*PROBLEM DESCRIPTION*: Set down, exactly as written, the lines from the line holding "[00:00:00.98]" to the end of the data, inclusive, skipping any pictures.

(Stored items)
◆ ◆ ◆ ◆

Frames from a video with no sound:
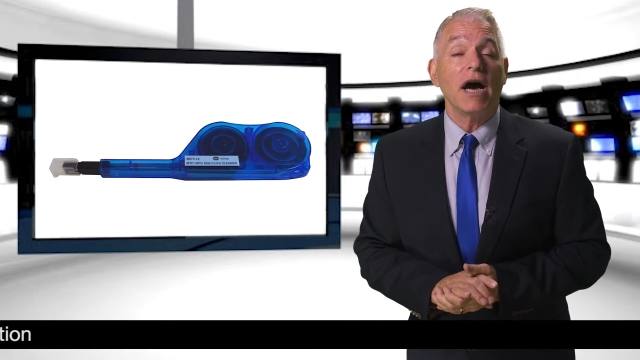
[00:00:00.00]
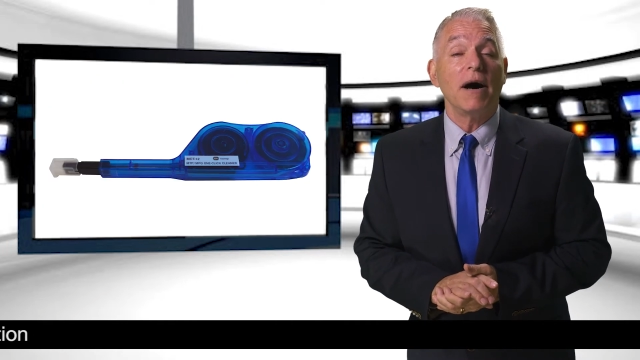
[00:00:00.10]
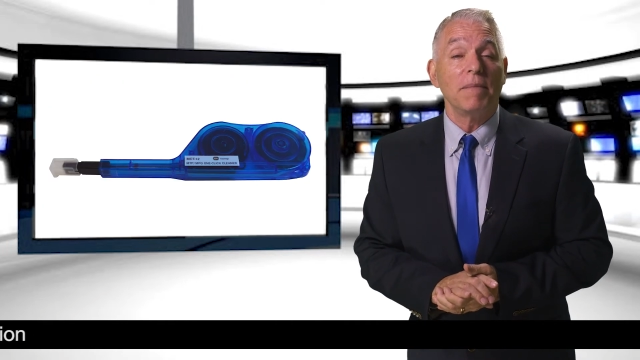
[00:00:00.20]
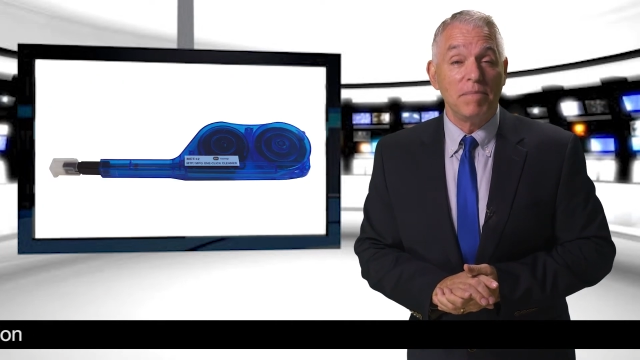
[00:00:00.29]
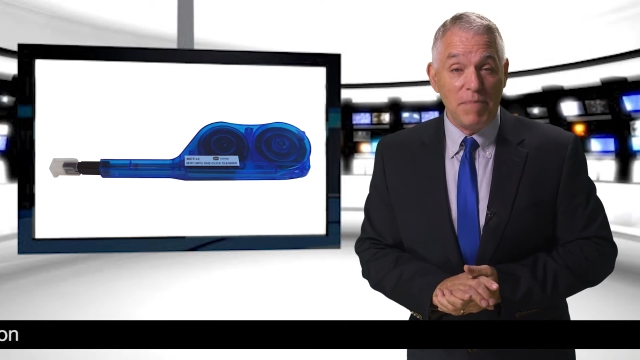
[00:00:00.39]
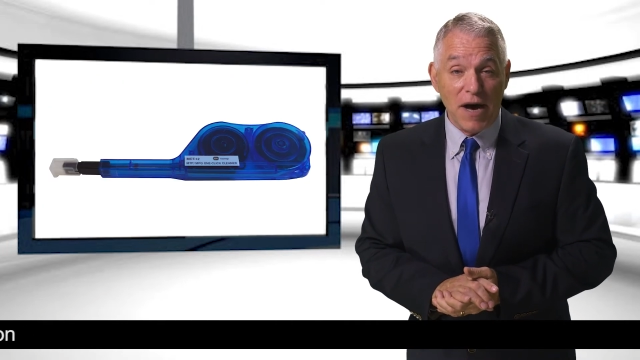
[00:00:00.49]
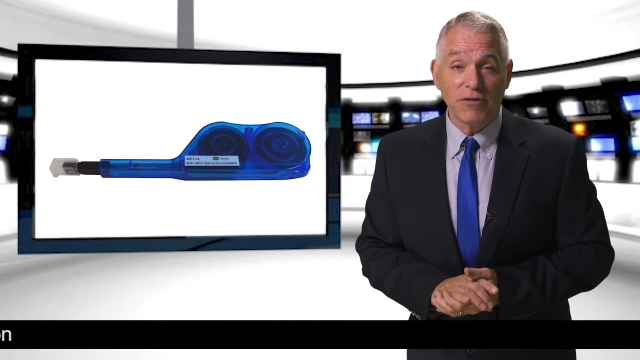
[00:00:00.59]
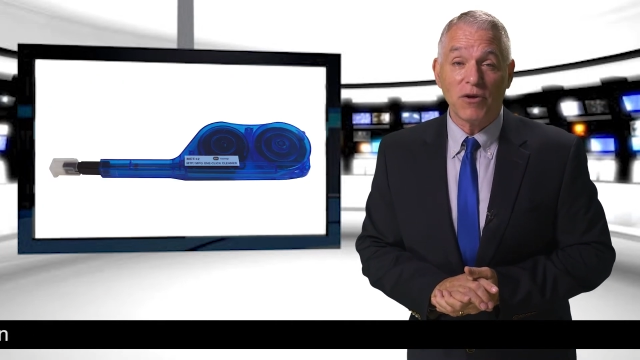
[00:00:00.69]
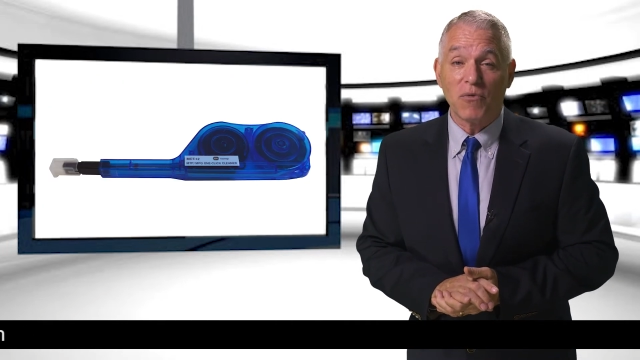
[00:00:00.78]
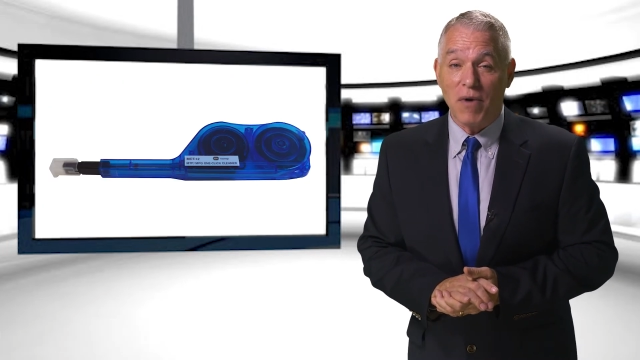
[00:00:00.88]

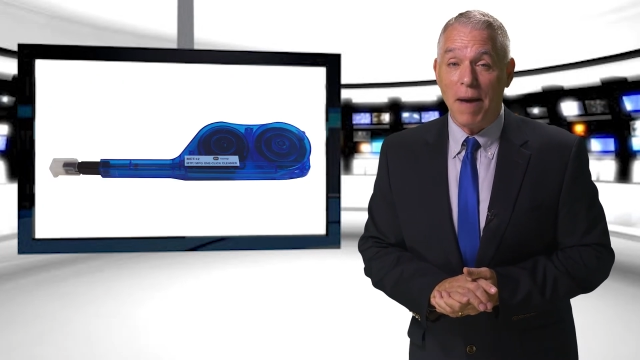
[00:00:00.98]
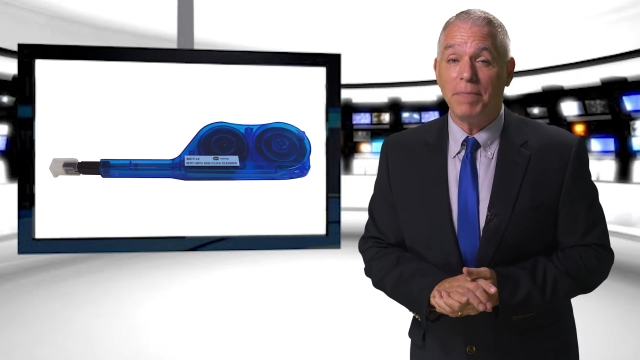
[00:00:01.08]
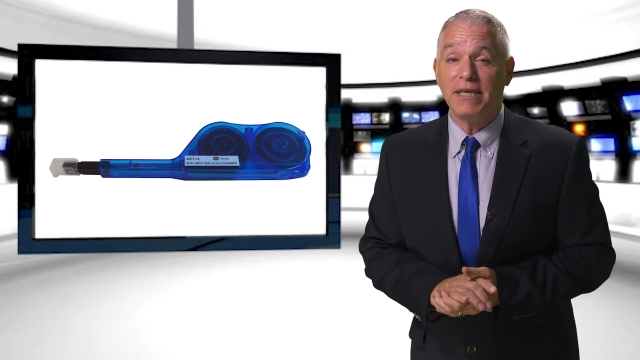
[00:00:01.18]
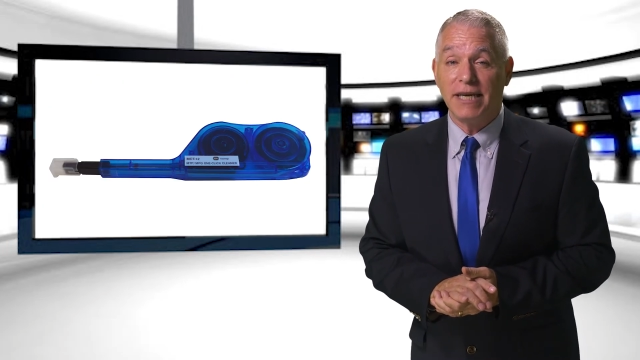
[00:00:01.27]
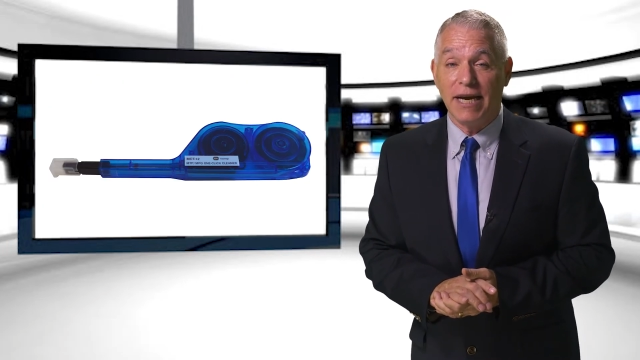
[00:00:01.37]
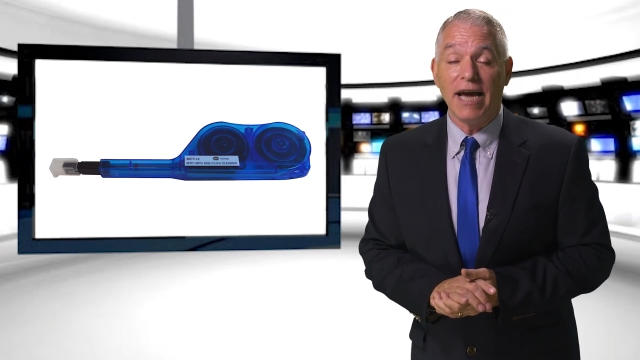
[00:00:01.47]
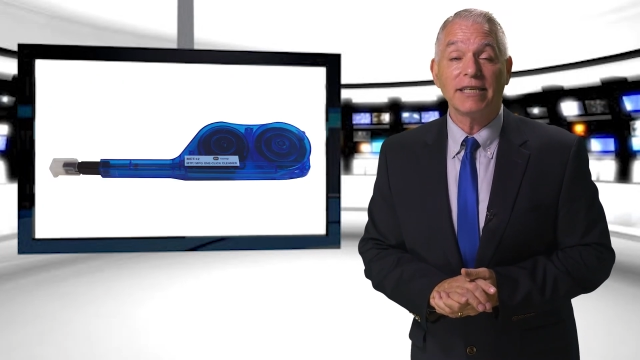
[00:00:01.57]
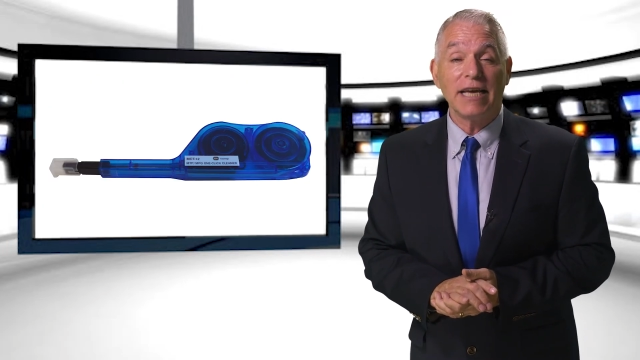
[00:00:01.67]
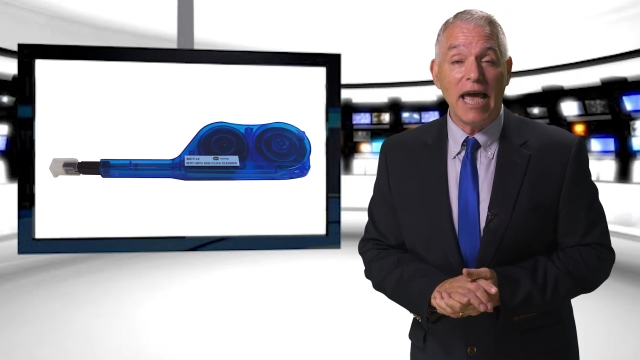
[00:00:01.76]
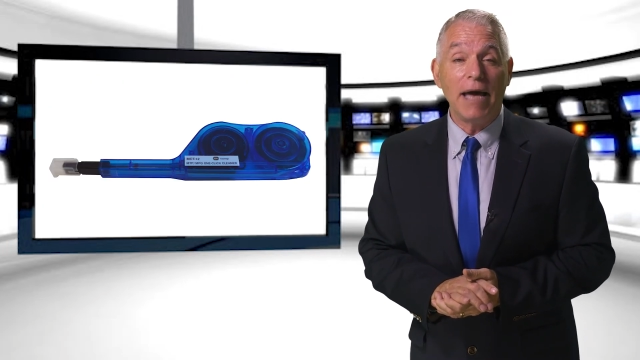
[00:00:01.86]
about the Rapid
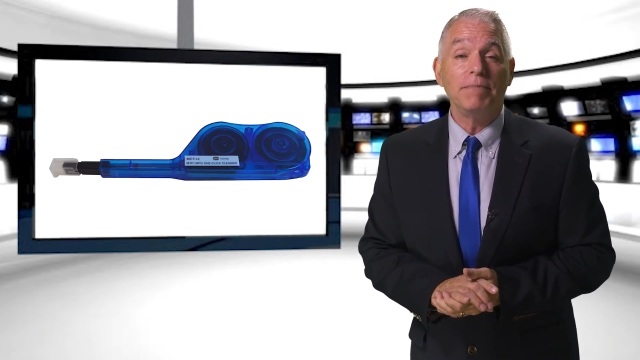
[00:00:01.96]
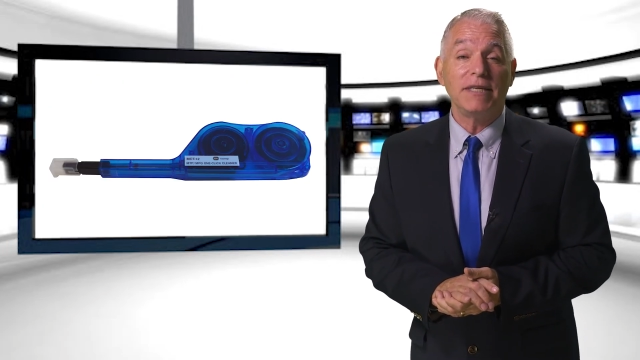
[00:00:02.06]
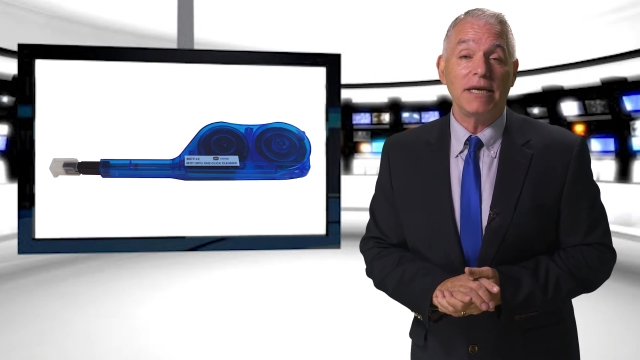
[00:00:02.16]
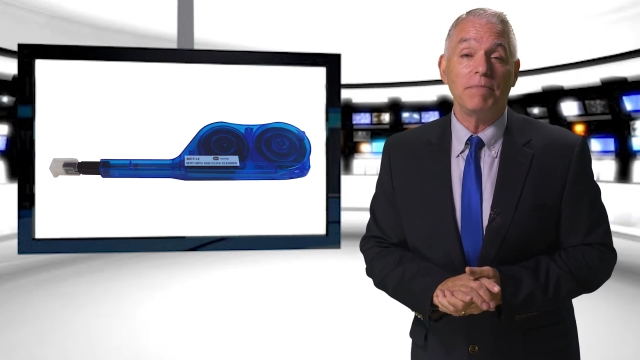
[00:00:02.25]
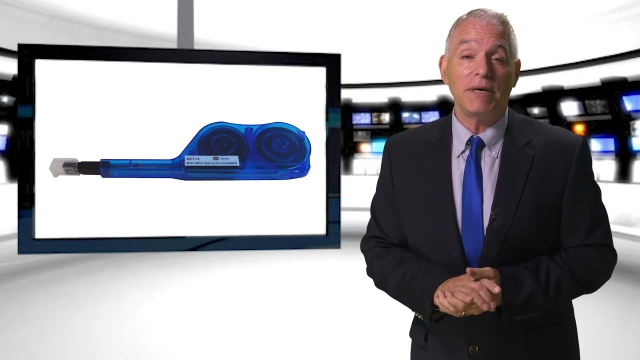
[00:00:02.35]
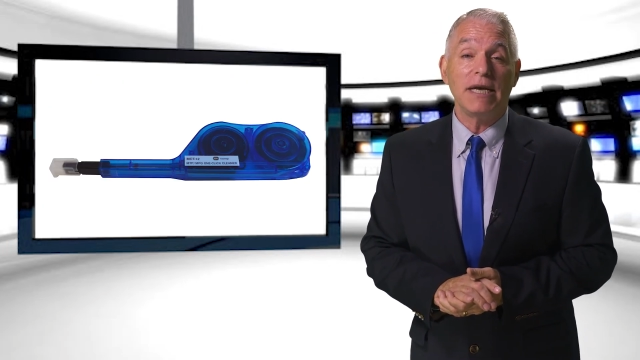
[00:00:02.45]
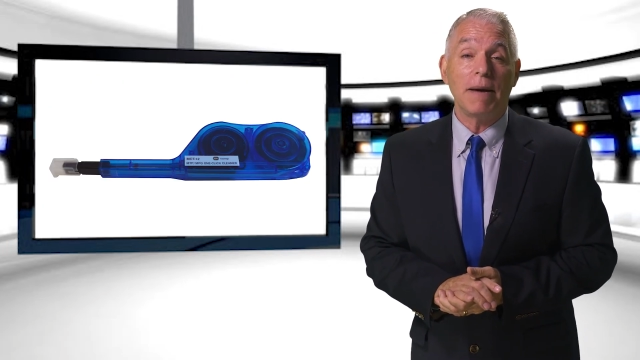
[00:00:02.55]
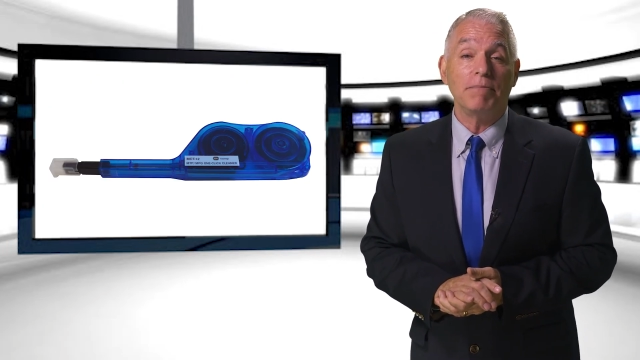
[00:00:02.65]
Connect MTP,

◆ ◆ ◆ ◆

*SOLUTION FOR THIS TASK*:
[00:00:00.98]
[00:00:01.08]
[00:00:01.18]
[00:00:01.27]
[00:00:01.37]
[00:00:01.47]
[00:00:01.57]
[00:00:01.67]
[00:00:01.76]
[00:00:01.86]
about the Rapid
[00:00:01.96]
[00:00:02.06]
[00:00:02.16]
[00:00:02.25]
[00:00:02.35]
[00:00:02.45]
[00:00:02.55]
[00:00:02.65]
Connect MTP,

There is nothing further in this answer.